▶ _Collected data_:
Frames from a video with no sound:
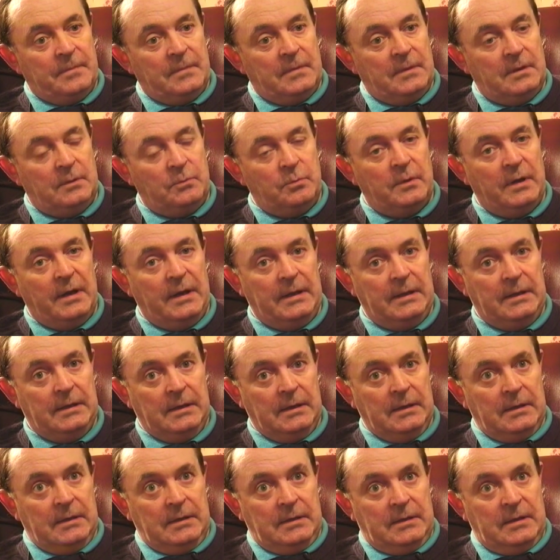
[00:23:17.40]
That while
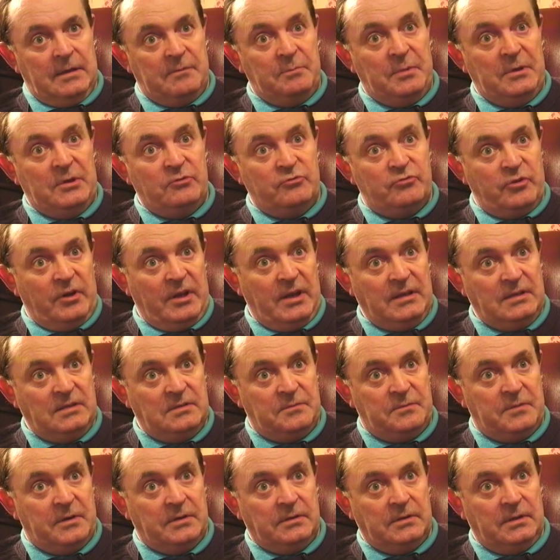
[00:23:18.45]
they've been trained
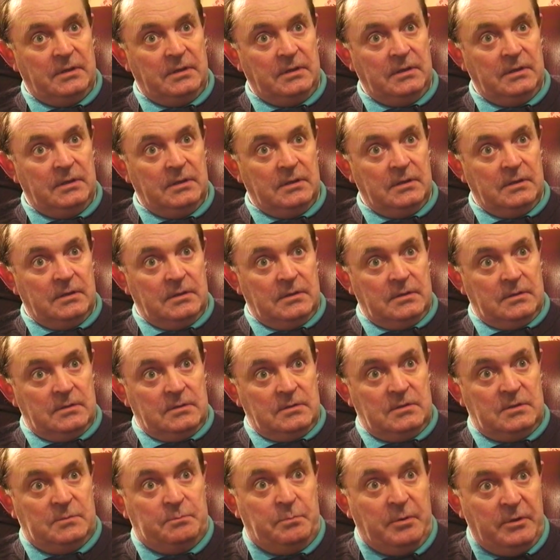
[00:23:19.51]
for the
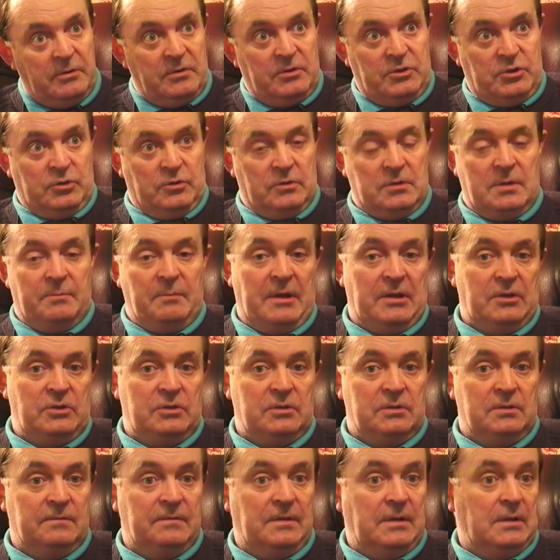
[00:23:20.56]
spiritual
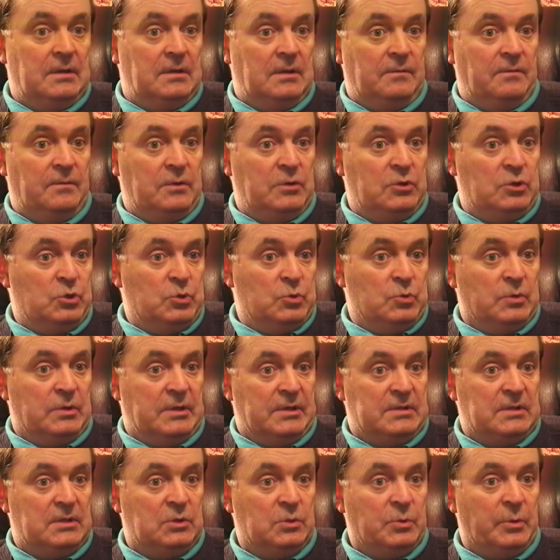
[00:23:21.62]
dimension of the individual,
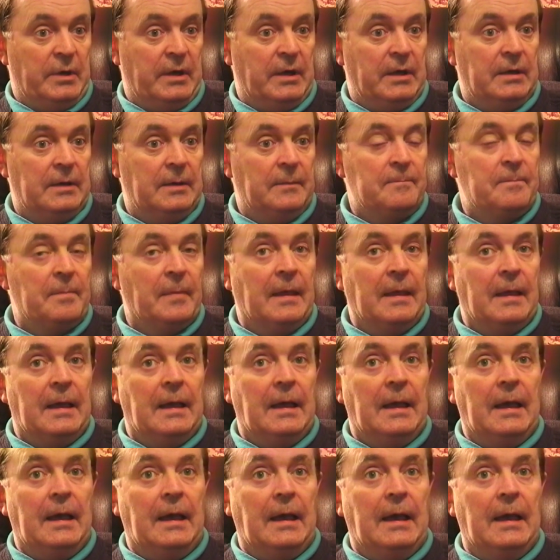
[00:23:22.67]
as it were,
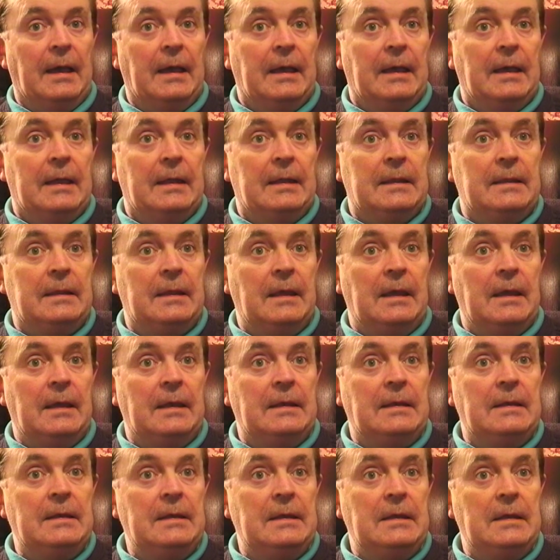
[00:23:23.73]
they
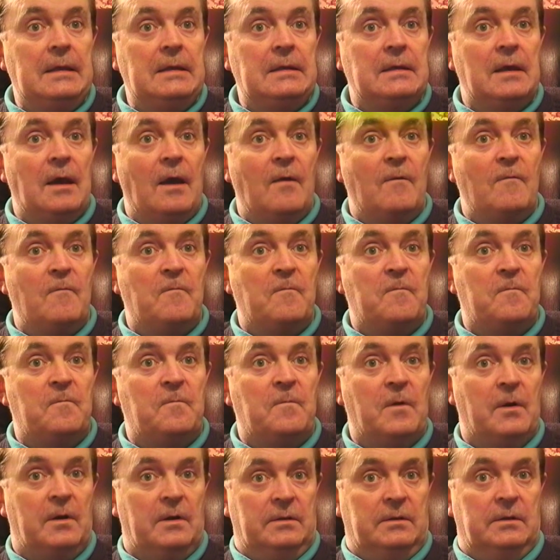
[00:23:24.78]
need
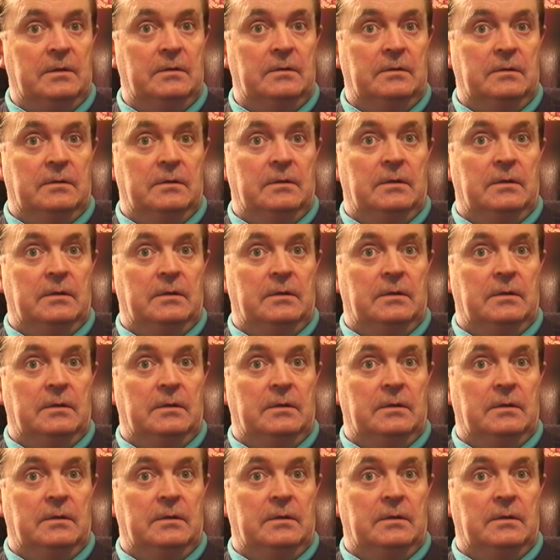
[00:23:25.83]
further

▶ _TASK TO COMPLETE_: Excluding all pictures, reproduce the records exactly as they appear above.

▶ _RESPONSE TO THIS EXERCISE_:
Frames from a video with no sound:
[00:23:17.40]
That while
[00:23:18.45]
they've been trained
[00:23:19.51]
for the
[00:23:20.56]
spiritual
[00:23:21.62]
dimension of the individual,
[00:23:22.67]
as it were,
[00:23:23.73]
they
[00:23:24.78]
need
[00:23:25.83]
further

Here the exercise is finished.